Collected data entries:
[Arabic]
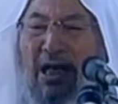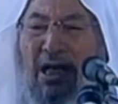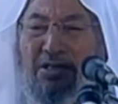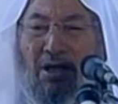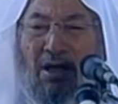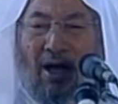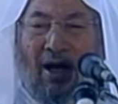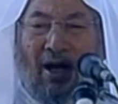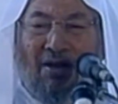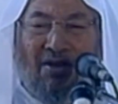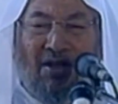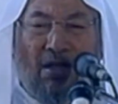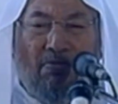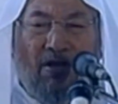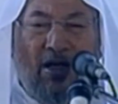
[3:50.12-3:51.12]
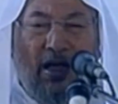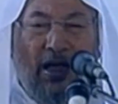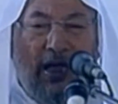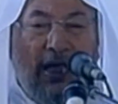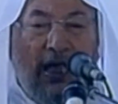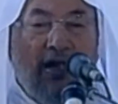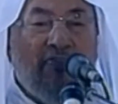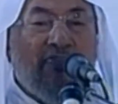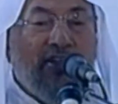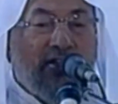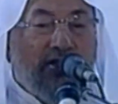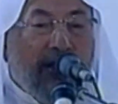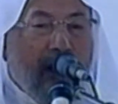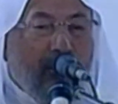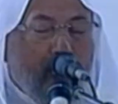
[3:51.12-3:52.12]
أجرا عظيما
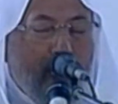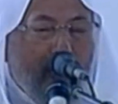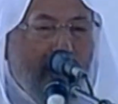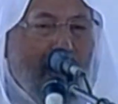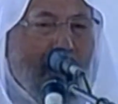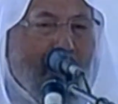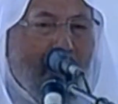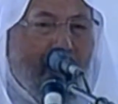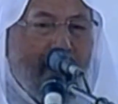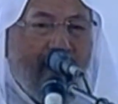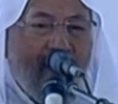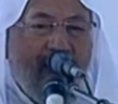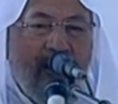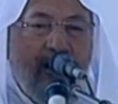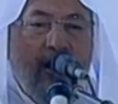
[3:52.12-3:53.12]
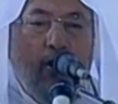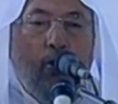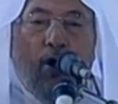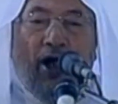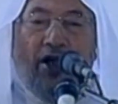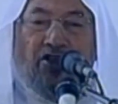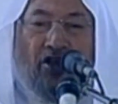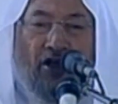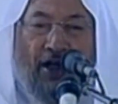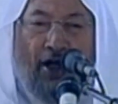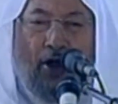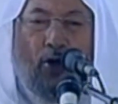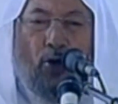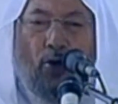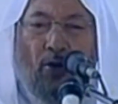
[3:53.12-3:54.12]
فاتقوا الله
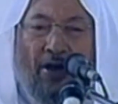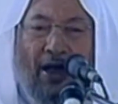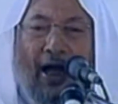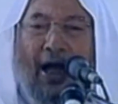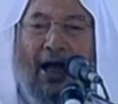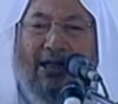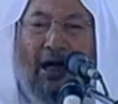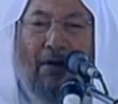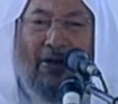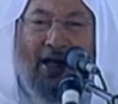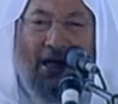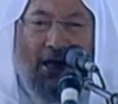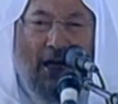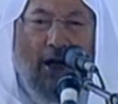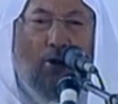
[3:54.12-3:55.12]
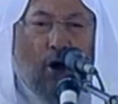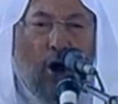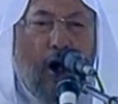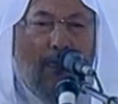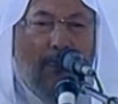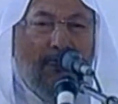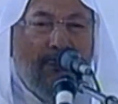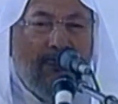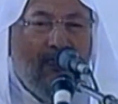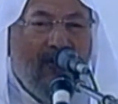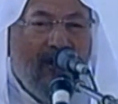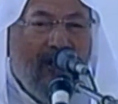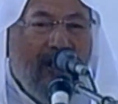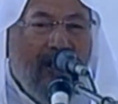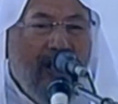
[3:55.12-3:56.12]
وأصلحوا ذات بينكم
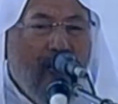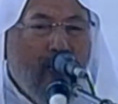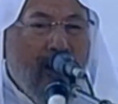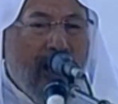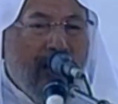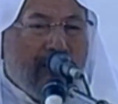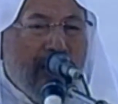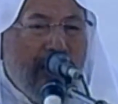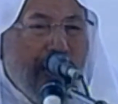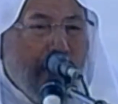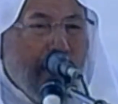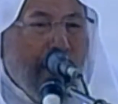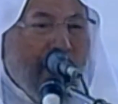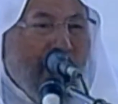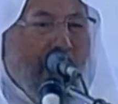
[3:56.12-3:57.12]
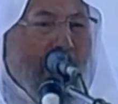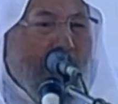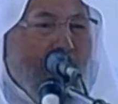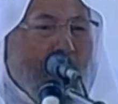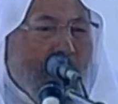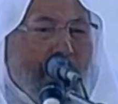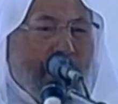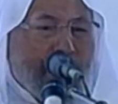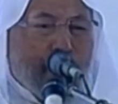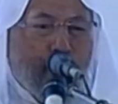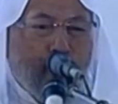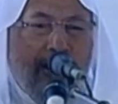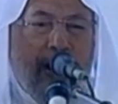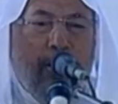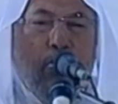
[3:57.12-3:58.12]
وأطيعوا الله
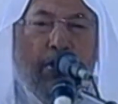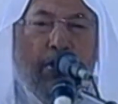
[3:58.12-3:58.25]
ورسوله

Aim of the exercise -
Repeat nothing but the lines from the one containing "[3:53.12-3:54.12]" through the end of the entries, exactly, and skip the pictures.

Result of the exercise -
[3:53.12-3:54.12]
فاتقوا الله
[3:54.12-3:55.12]
[3:55.12-3:56.12]
وأصلحوا ذات بينكم
[3:56.12-3:57.12]
[3:57.12-3:58.12]
وأطيعوا الله
[3:58.12-3:58.25]
ورسوله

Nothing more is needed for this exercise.